▶ **Saved data entries**:
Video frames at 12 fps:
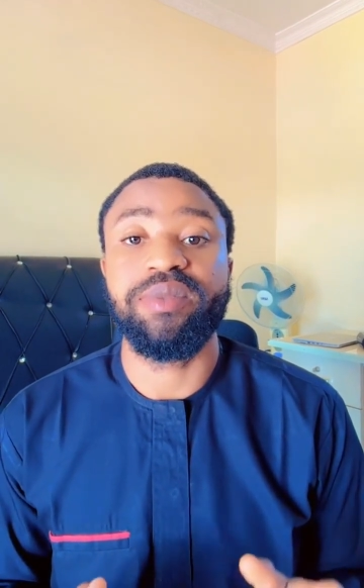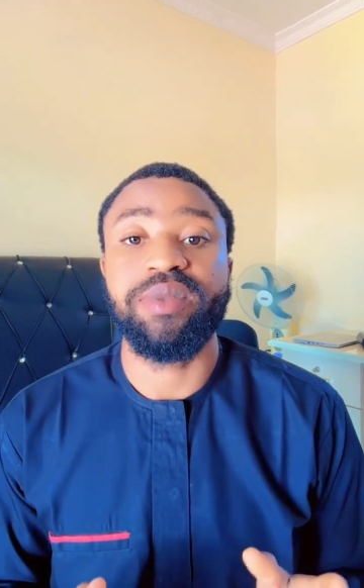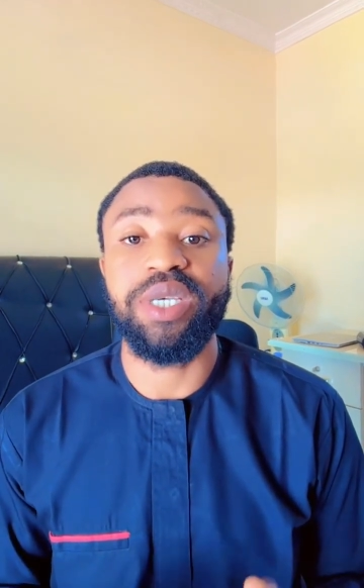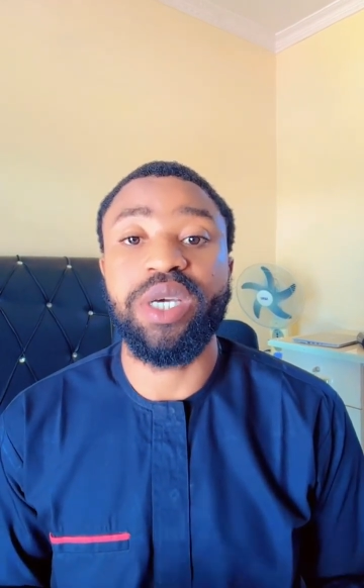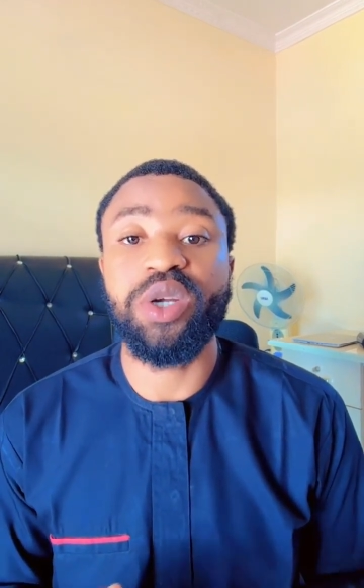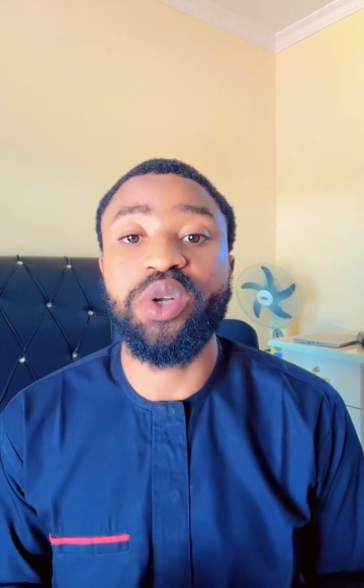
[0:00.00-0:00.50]

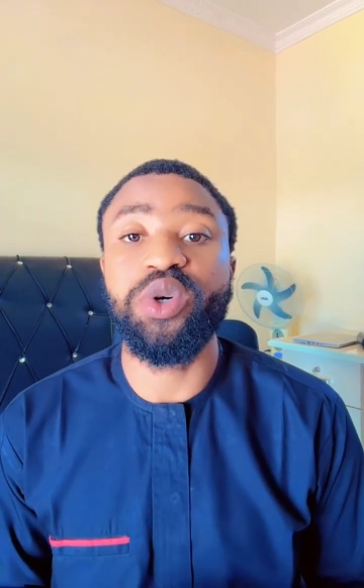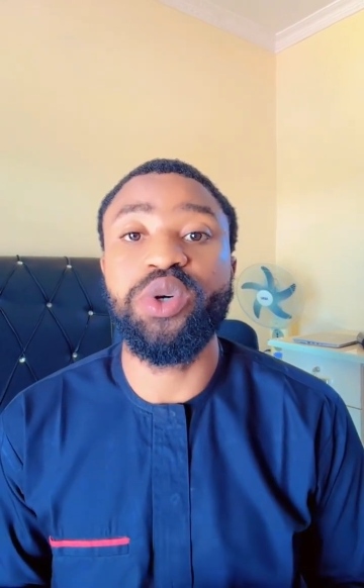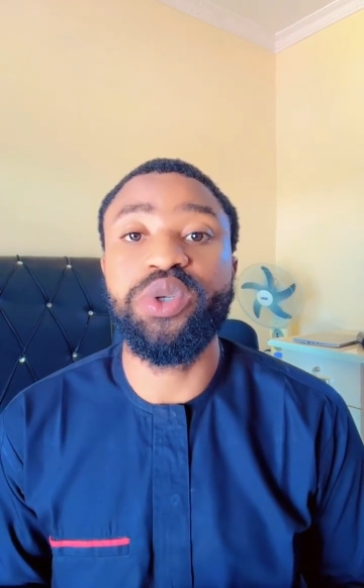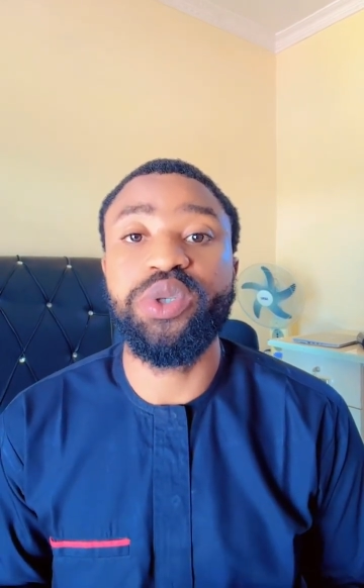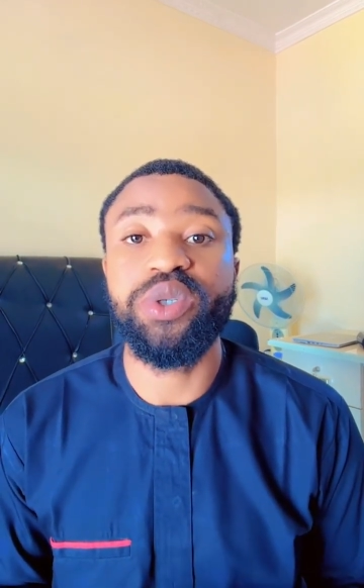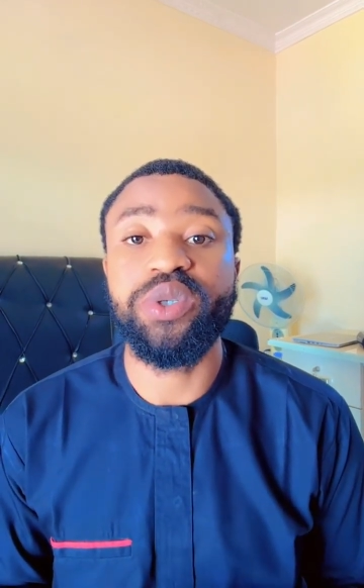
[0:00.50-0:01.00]

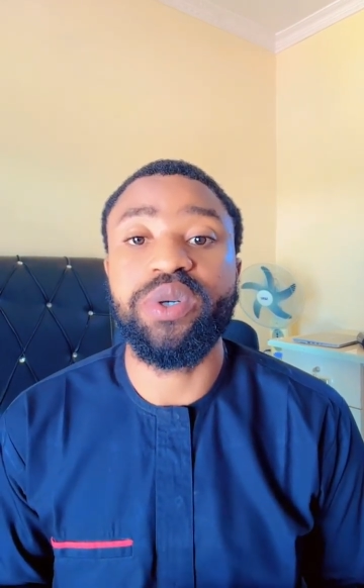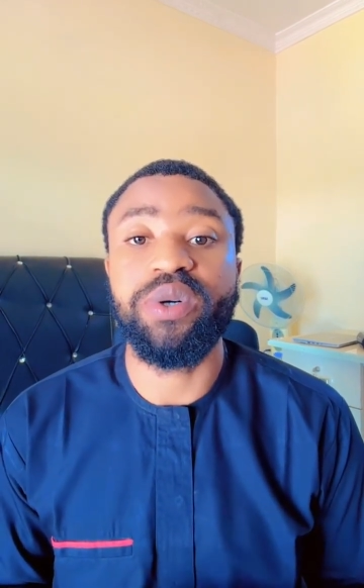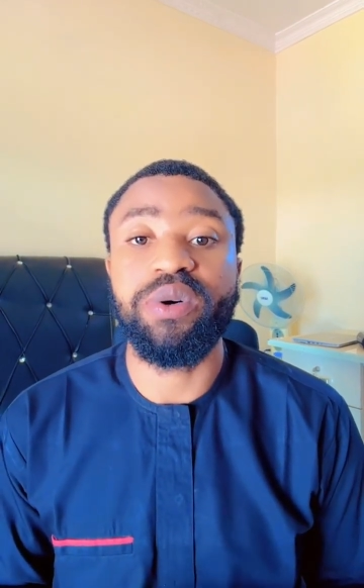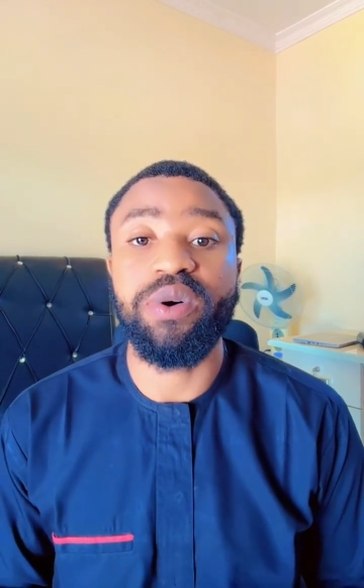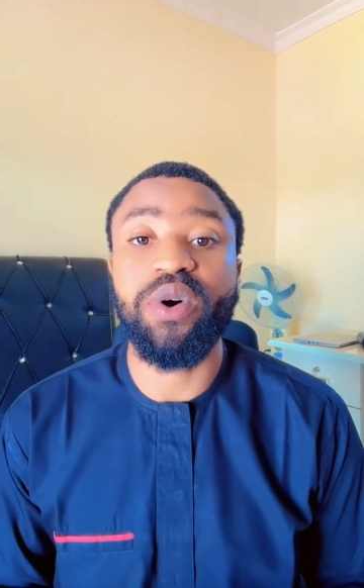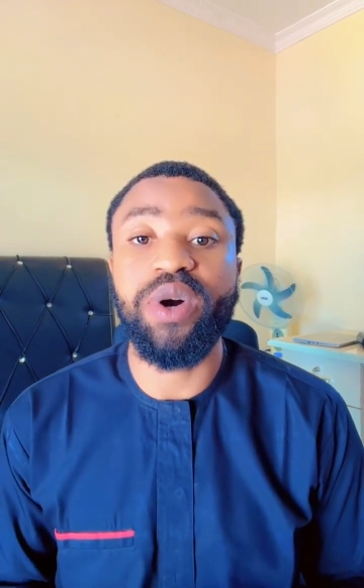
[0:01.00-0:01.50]
Include
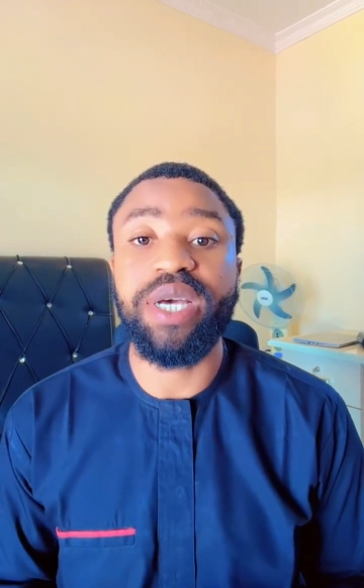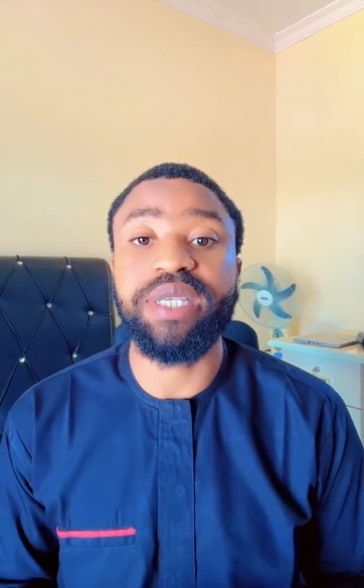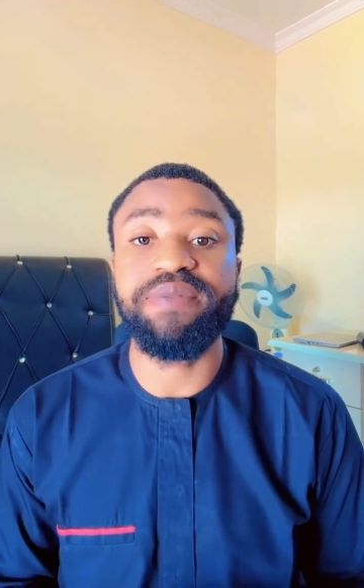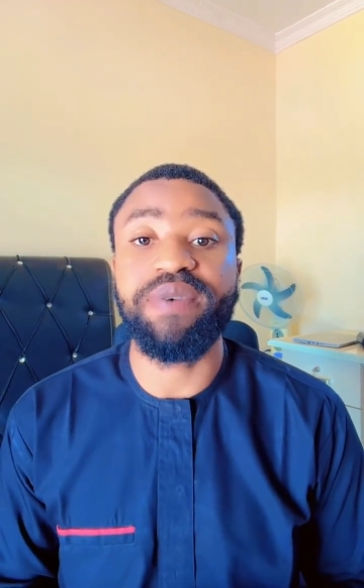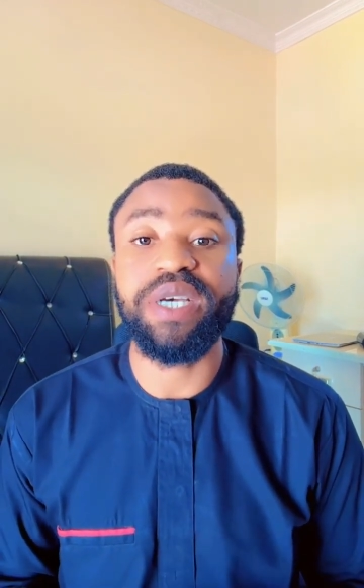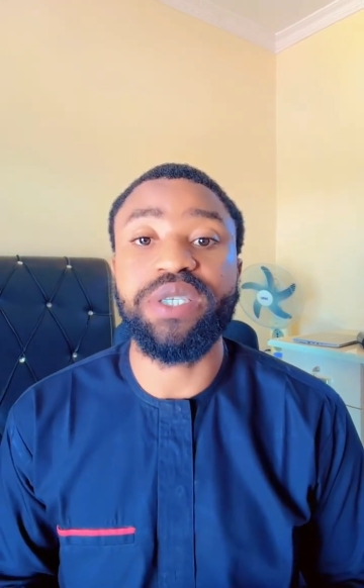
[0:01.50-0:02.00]

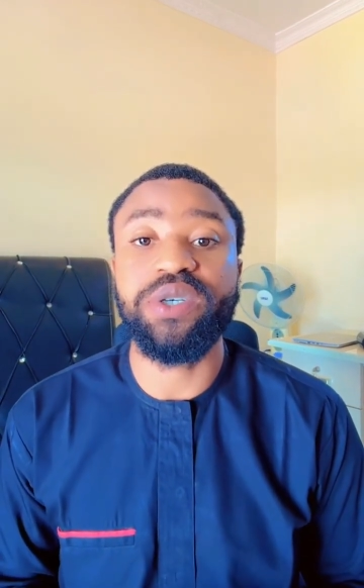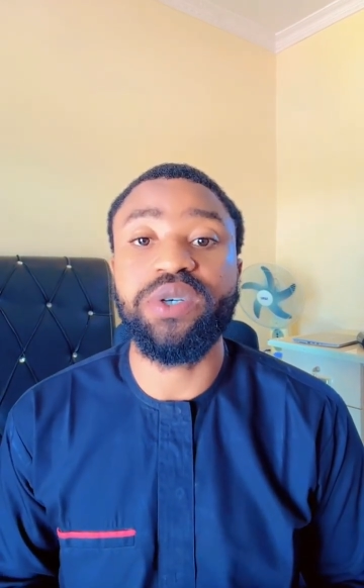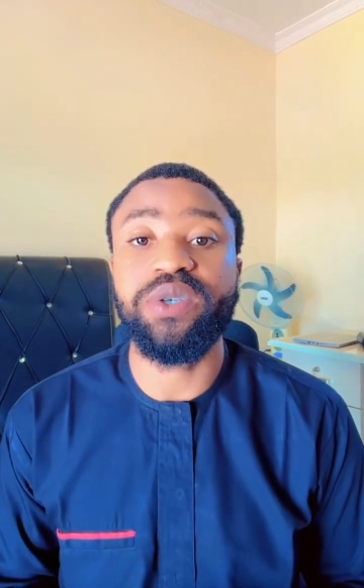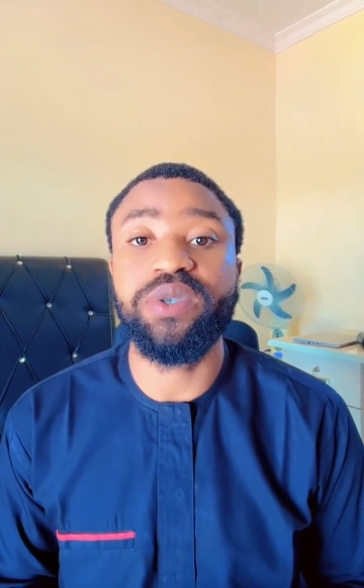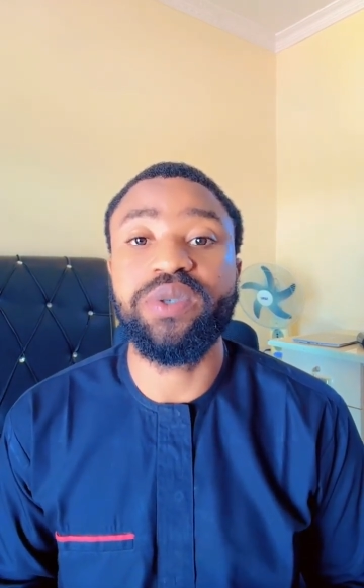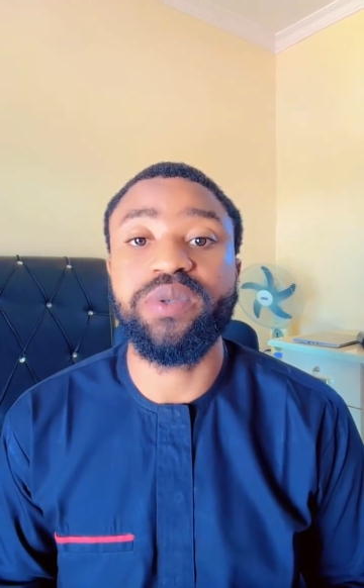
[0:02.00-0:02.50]
OS
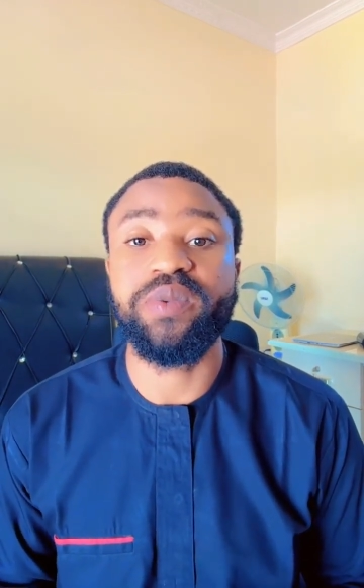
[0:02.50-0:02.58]
version,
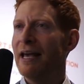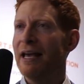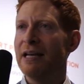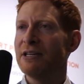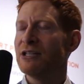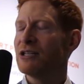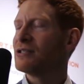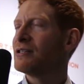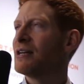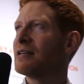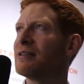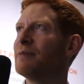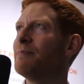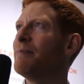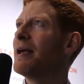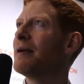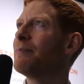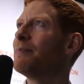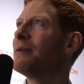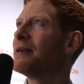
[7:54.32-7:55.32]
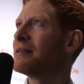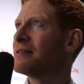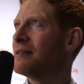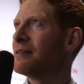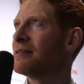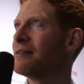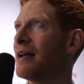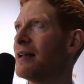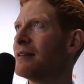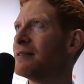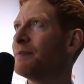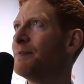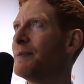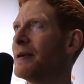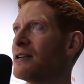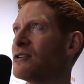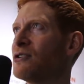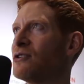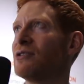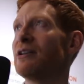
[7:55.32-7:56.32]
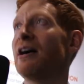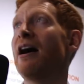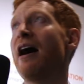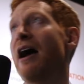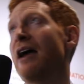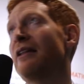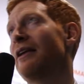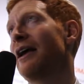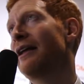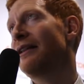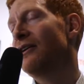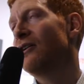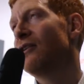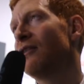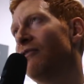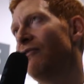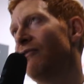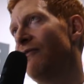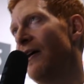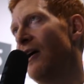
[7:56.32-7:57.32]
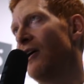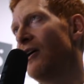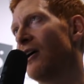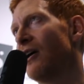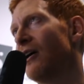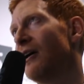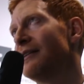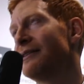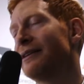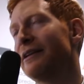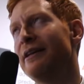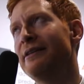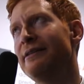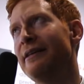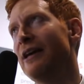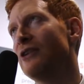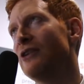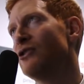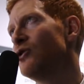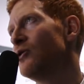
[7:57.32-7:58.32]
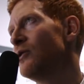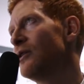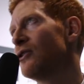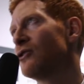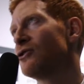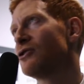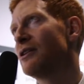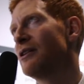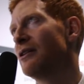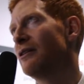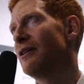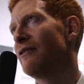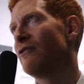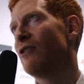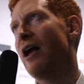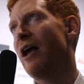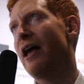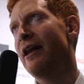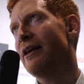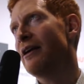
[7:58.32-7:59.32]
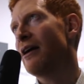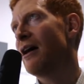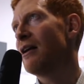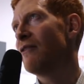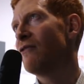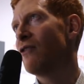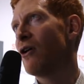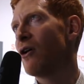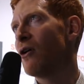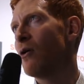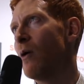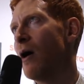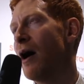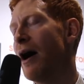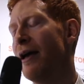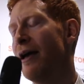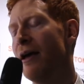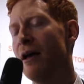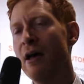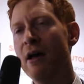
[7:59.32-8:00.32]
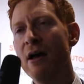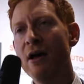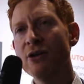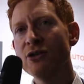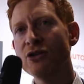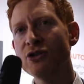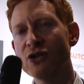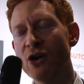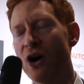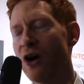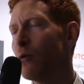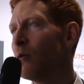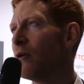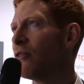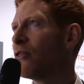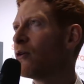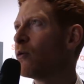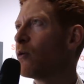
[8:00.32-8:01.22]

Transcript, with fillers: It just doesn't make business sense because there's a high likelihood of failure. It's going to take 2 years to deliver any kind of ROI. Start with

▶ **Required action**: For this exercise, reproduce the data above exactly from the line containing "[0:01.50-0:02.00]" through its final line, both ends included, with no pictures in the copy.

▶ **Finished exercise**:
[0:01.50-0:02.00]

[0:02.00-0:02.50]
OS
[0:02.50-0:02.58]
version,
[7:54.32-7:55.32]
[7:55.32-7:56.32]
[7:56.32-7:57.32]
[7:57.32-7:58.32]
[7:58.32-7:59.32]
[7:59.32-8:00.32]
[8:00.32-8:01.22]

Transcript, with fillers: It just doesn't make business sense because there's a high likelihood of failure. It's going to take 2 years to deliver any kind of ROI. Start with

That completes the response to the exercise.